Zbyszka ogarnęła fala ulgi i strachu, dłonie i kolana trzęsły mu się przez chwilę. Poczuł w żyłach zimno, potem gorąco, do oczu napłynęły łzy. Głowę rozsadzał wewnętrzny krzyk: – Coś ty zrobił, człowieku?! Nadchodząca fala mdłości omal nie zwaliła go z nóg. Jednak szaleństwo wkrótce zwyciężyło. Resztki ludzkich odruchów walczące w jego głowie o człowieczeństwo przegrały. Zastąpiła je wściekłość. Poczuł satysfakcję. Dziką, nieokiełznaną satysfakcję. Siłę i moc sprawczą, nieporównywalną z niczym, czego dotąd doświadczył. Zrobił to. Zabił człowieka. Stał się panem życia i śmierci. Wreszcie im pokazał. W swej jaźni został zrównany z Bogiem. Nikt już nie będzie się z niego śmiał, nikt nie będzie zabierał jego własności, a Jola jest jego własnością. Teraz weźmie się za tę sukę, która czeka w domu, niczego się nie domyślając.

Rozejrzał się po stajni. Konie spoglądały na niego w ciszy, patrząc swymi łagodnymi oczami w kształcie połówki jabłka. Ich spojrzenia dźgały jego źrenice. Ten koński wzrok niczego nie wyrażał, oczy po prostu patrzyły. Morderca się spocił. Spocił się od tego spojrzenia łagodnych, ciepłych, spokojnych oczu. Nie mogąc tego znieść, wybiegł ze stajni. Uciekł przed tym wzrokiem. Nie wiedział jeszcze, że już zawsze będzie uciekał. Najbardziej przed samym sobą. Konie stały nadal bez ruchu, tylko po skórze ich grzbietów przebiegały drgawki, a oczy zaszkliły się w świetle żarówki.
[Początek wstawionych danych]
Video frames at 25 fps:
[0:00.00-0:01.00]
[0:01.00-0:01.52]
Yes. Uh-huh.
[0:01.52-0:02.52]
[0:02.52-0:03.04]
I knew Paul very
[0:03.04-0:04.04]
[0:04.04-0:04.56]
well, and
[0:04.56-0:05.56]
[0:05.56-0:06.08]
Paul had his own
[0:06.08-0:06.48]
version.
Drzwi domu były otwarte. Wszedł do środka, specjalnie się nie kryjąc. Kaśka była w saloniku, oglądała telewizję, pijąc spokojnie herbatę. Przyjrzał się jej. Zawsze mu się podobała. Była taka inna od Joli. Młodsza, zgrabniejsza, niezmarnowana robotą, pyskata i niezależna, pełna energii, wiedząca, czego chce. Zupełnie niepasująca do jego wioski i wyobrażeń o ideale kobiety. Dlatego tak pociągająca i niedostępna. A teraz będzie jego i nikt mu w tym nie przeszkodzi.

Usłyszała kroki. Odwróciła głowę. Ich spojrzenia się skrzyżowały. Na chwilę znieruchomiała, potem zerwała się z kanapy z błyskiem złości w oczach. Jaka ona piękna – pomyślał – jaka dzika! I moja. Poczuł podniecenie i sztywność.
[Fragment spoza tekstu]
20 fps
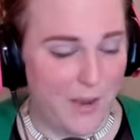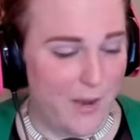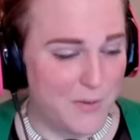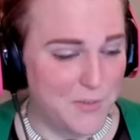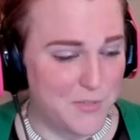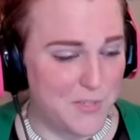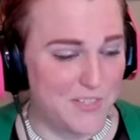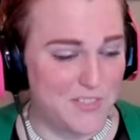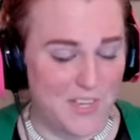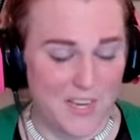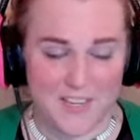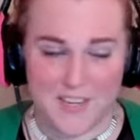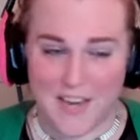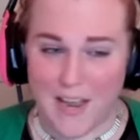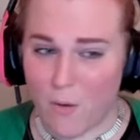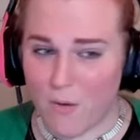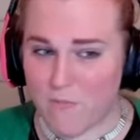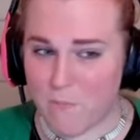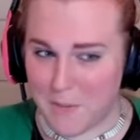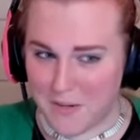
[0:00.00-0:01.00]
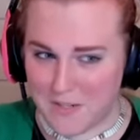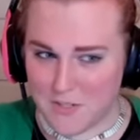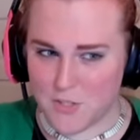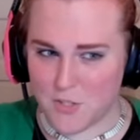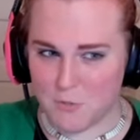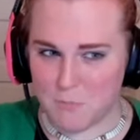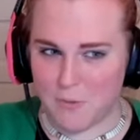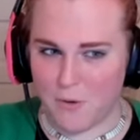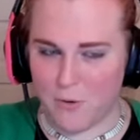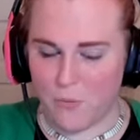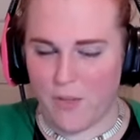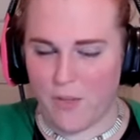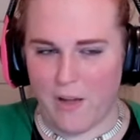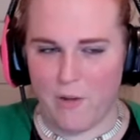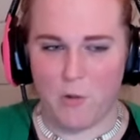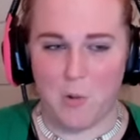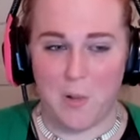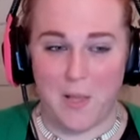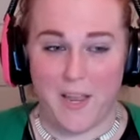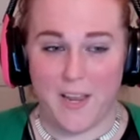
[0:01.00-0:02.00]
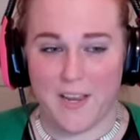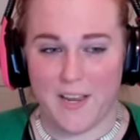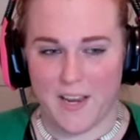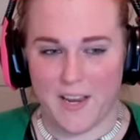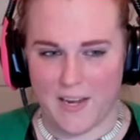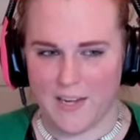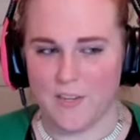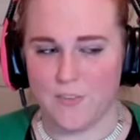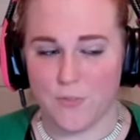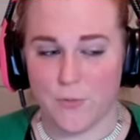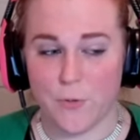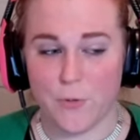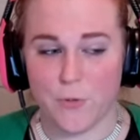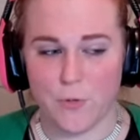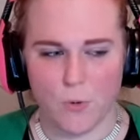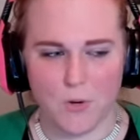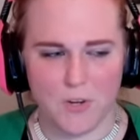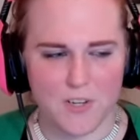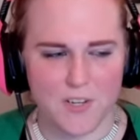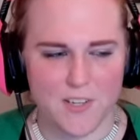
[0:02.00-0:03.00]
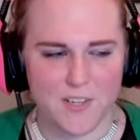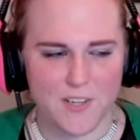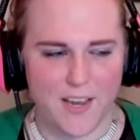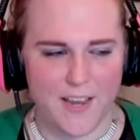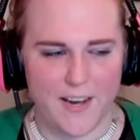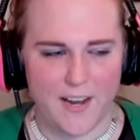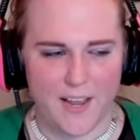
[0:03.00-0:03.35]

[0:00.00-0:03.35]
I was gonna say now I've been to both LA and New York,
– Co tu, robisz, chamie? Wynoś się stąd, bo dzwonię na policję.

Uśmiechnął się zimno.

– Nigdzie nie zadzwonisz, suczko, a twój stary gryzie piach – powiedział szybko. Rozkoszował się efektem tych słów.

Patrzyła na niego z niedowierzaniem, jej duże piwne oczy z wolna zapełniały się łzami. Dopiero teraz zobaczyła pistolet w ręku i karabinek na jego plecach. I uwierzyła, że Robert nie żyje.

Rozbieraj się – warknął.

*

Gdyby ktoś przechodził obok domu, mógłby usłyszeć szloch i krzyk. Potem dwa klaśnięcia strzałów z pistoletu. Jednak tego wieczoru nikt tamtędy nie szedł.

Zbyszek stał nieruchomo nad kolejnymi zwłokami. Piękna, żywiołowa Kasia przemieniła się w trupa. Czas przeszły. Już nie jest, nie będzie, tylko była.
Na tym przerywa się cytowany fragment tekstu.